Work out the number of lines below containing the word "with" and give nothing besides it.

-------- Record extracts

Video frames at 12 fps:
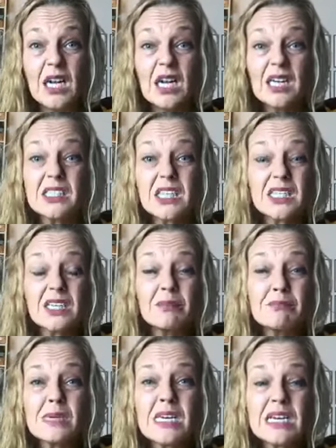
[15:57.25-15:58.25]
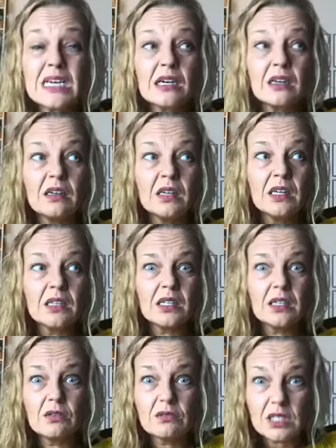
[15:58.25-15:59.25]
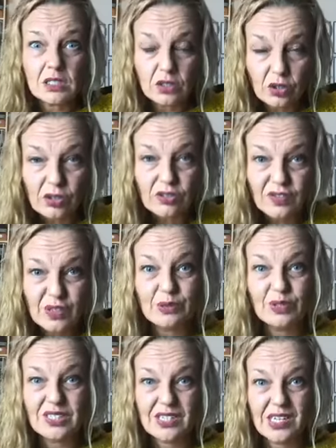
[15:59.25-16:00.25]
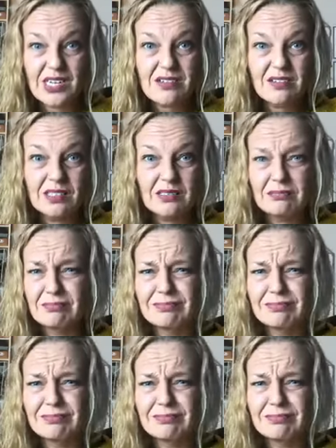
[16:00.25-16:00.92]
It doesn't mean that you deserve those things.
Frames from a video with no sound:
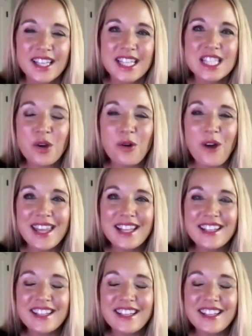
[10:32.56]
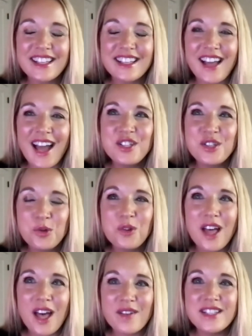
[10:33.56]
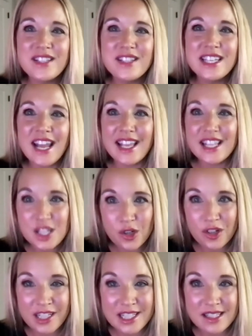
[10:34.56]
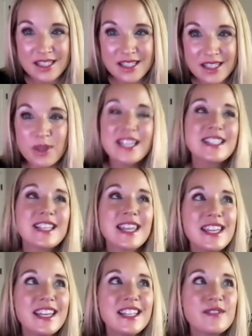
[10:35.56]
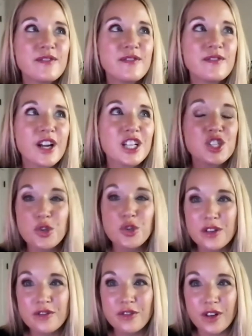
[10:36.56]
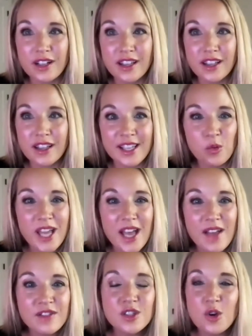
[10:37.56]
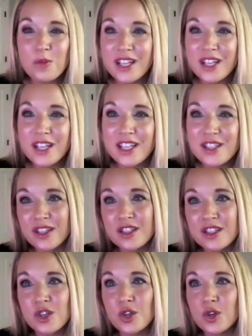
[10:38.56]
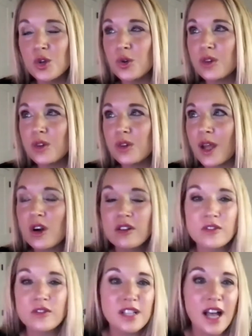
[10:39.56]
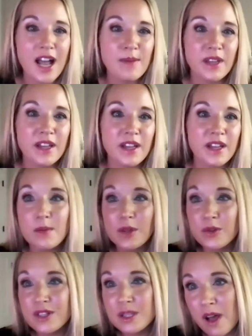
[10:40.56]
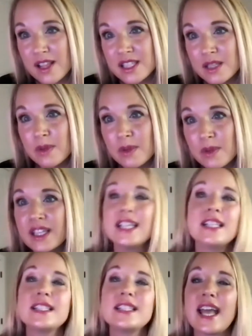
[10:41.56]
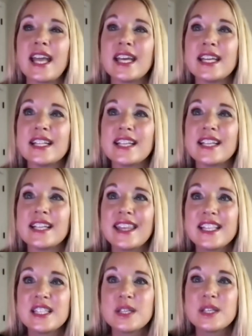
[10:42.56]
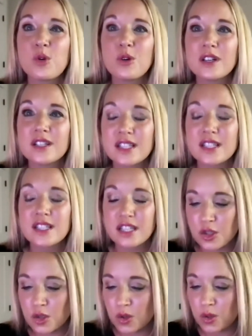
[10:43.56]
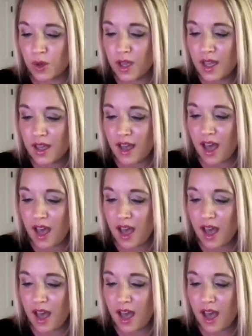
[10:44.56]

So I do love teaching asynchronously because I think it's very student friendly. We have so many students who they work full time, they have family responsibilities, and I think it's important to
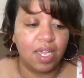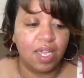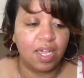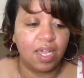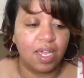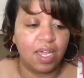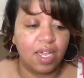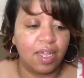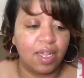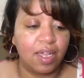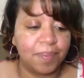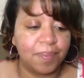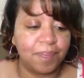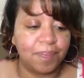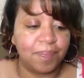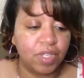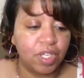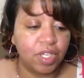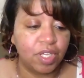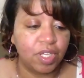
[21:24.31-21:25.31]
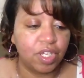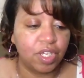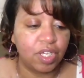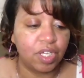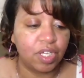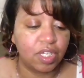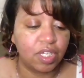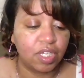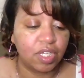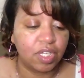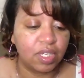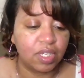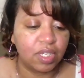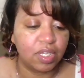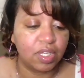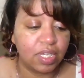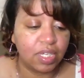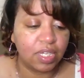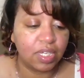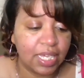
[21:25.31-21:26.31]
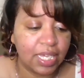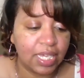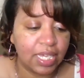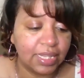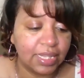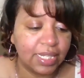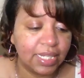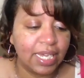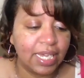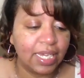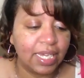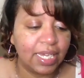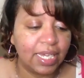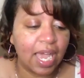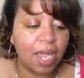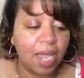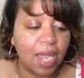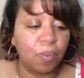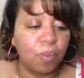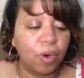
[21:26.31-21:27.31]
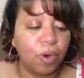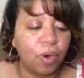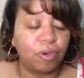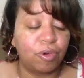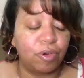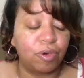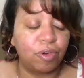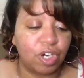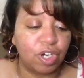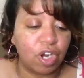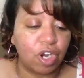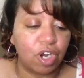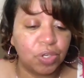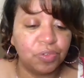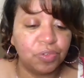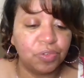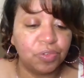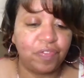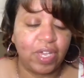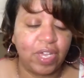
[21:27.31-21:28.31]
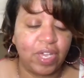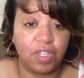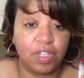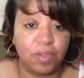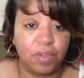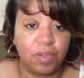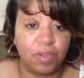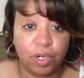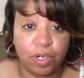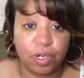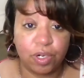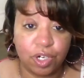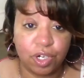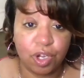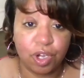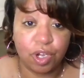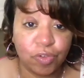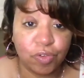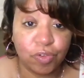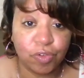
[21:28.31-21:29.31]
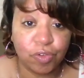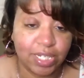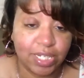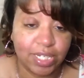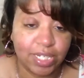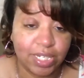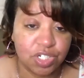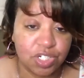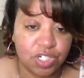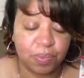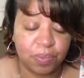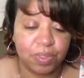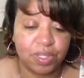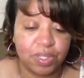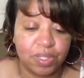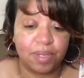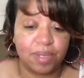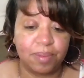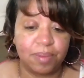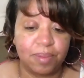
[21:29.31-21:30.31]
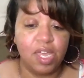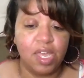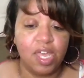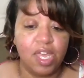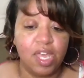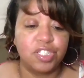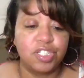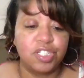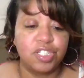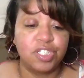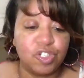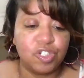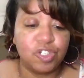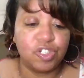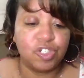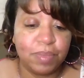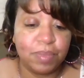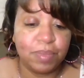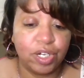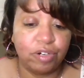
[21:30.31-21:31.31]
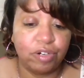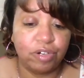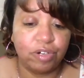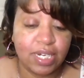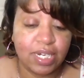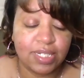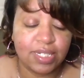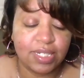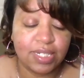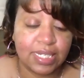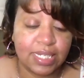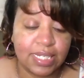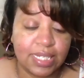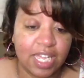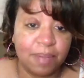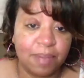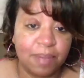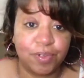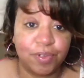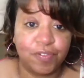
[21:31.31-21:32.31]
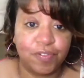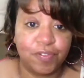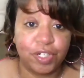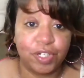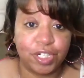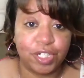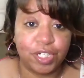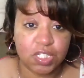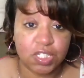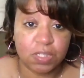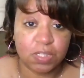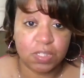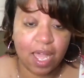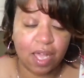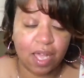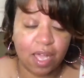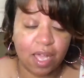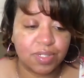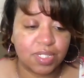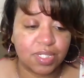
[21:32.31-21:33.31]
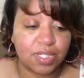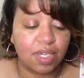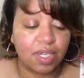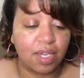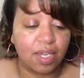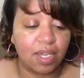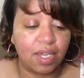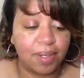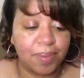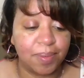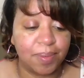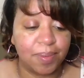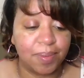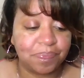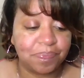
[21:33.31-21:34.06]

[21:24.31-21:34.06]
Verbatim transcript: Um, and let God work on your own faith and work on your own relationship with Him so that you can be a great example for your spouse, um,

----------------

## Written answer
2